Naloxone Blocks Ethanol-Mediated Appetitive Conditioning And Locomotor Activation In Adolescent Rats

PAUTASSI RM; NIZHNIKOV M; ACEVEDO MB; SPEAR NE

BEHAVIOURAL BRAIN RESEARCH

ELSEVIER SCIENCE BV

Año: 2011 vol. 216 p. 262 - 269

0166-4328

Age-related differences in ethanol sensitivity could put adolescents at risk for developing alcohol-related problems. Little information exists, however, about adolescent sensitivity to ethanol´s appetitive effects and the neurobiological mechanisms underlying ethanol reinforcement during this developmental stage. The present study assessed the role of the opioid system in adolescent rats in an appetitive second-order schedule of ethanol reinforcement and ethanol-induced locomotor stimulation. On postnatal day 32 (PD32), animals were pretreated with the general opioid antagonist naloxone (0.0, 0.75, 1.50, or 2.5 mg/kg) and then given pairings of ethanol (0.0 or 2.0 g/kg, intragastrically) with intraoral pulses of water (conditioned stimulus 1 [CS₁], first-order conditioning phase). CS₁ delivery occurred 30-45 min after ethanol administration when the effect of ethanol was assumed to be appetitive. On PD33, adolescents were exposed to CS₁ (second-order conditioning phase) while in a chamber featuring distinctive exteroceptive cues (CS₂).

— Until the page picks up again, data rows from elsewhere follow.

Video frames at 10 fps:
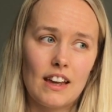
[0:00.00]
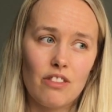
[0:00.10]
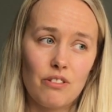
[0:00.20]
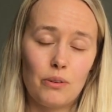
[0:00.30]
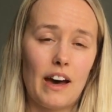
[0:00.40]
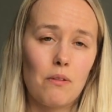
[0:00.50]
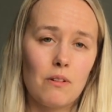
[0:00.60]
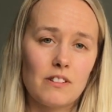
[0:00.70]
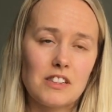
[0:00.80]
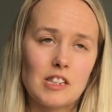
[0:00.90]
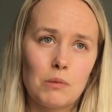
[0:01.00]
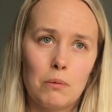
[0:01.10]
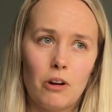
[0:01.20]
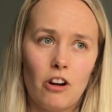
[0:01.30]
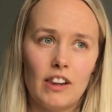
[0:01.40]
through that one. So we
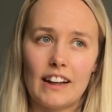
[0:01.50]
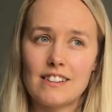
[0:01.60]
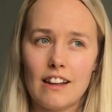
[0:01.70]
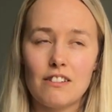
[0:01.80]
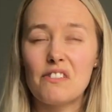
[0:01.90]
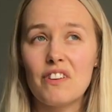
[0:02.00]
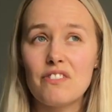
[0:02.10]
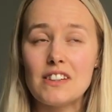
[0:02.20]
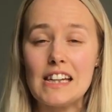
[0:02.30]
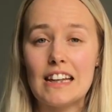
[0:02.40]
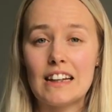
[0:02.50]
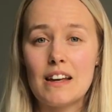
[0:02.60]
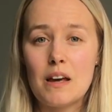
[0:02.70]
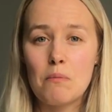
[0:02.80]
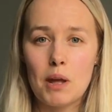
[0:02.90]
were like 10 to 15
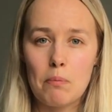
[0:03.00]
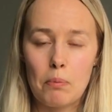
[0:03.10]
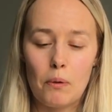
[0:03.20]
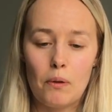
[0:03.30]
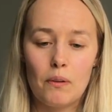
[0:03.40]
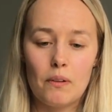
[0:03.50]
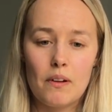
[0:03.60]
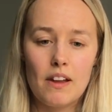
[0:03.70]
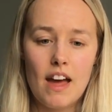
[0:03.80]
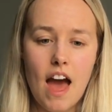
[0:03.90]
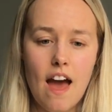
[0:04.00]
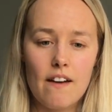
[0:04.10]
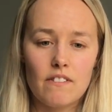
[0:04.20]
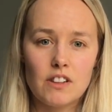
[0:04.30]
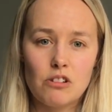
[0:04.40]
people
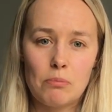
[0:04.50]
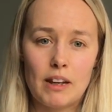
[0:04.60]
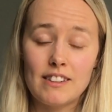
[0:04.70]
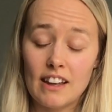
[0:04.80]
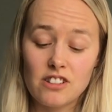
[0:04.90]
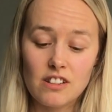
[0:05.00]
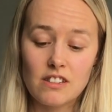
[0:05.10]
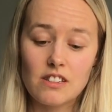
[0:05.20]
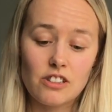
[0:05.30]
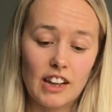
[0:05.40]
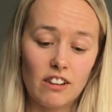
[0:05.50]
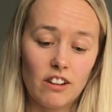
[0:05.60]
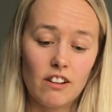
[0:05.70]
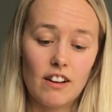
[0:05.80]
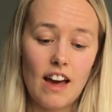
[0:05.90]
doing meditations
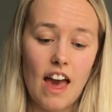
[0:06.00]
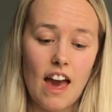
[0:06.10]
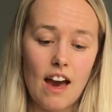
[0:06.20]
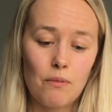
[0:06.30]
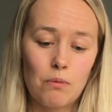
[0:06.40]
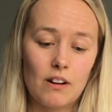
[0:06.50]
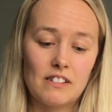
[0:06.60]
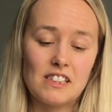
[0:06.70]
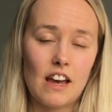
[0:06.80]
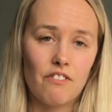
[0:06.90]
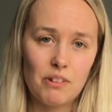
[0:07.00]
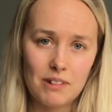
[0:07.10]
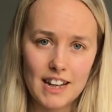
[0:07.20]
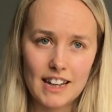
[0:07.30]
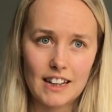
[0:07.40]
together once every
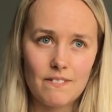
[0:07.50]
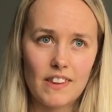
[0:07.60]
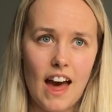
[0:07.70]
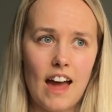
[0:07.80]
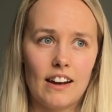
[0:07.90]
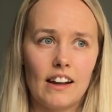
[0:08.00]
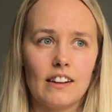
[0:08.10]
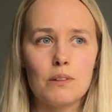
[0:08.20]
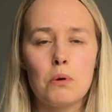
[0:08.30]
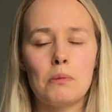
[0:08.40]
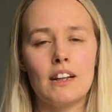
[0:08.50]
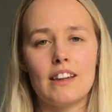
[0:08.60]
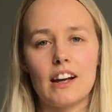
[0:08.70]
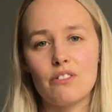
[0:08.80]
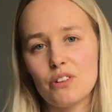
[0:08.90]
week. And another woman in
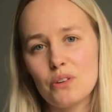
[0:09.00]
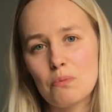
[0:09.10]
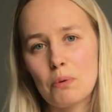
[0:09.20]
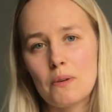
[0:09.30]
that group,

Preference for CS₂ was then tested. Adolescents given CS₁-ethanol pairings exhibited greater preference for CS₂ than controls, indicating ethanol-mediated reinforcement, but only when not pretreated with naloxone. Blood alcohol levels during conditioning were not altered by naloxone. Experiment 2 revealed that ethanol-induced locomotor activation soon after administration, and naloxone dose-dependently suppressed this stimulating effect. The present study indicates that adolescent rats are sensitive to ethanol´s reinforcing and locomotor-stimulating effects. Both effects of ethanol appear to be mediated by endogenous opioid system activation.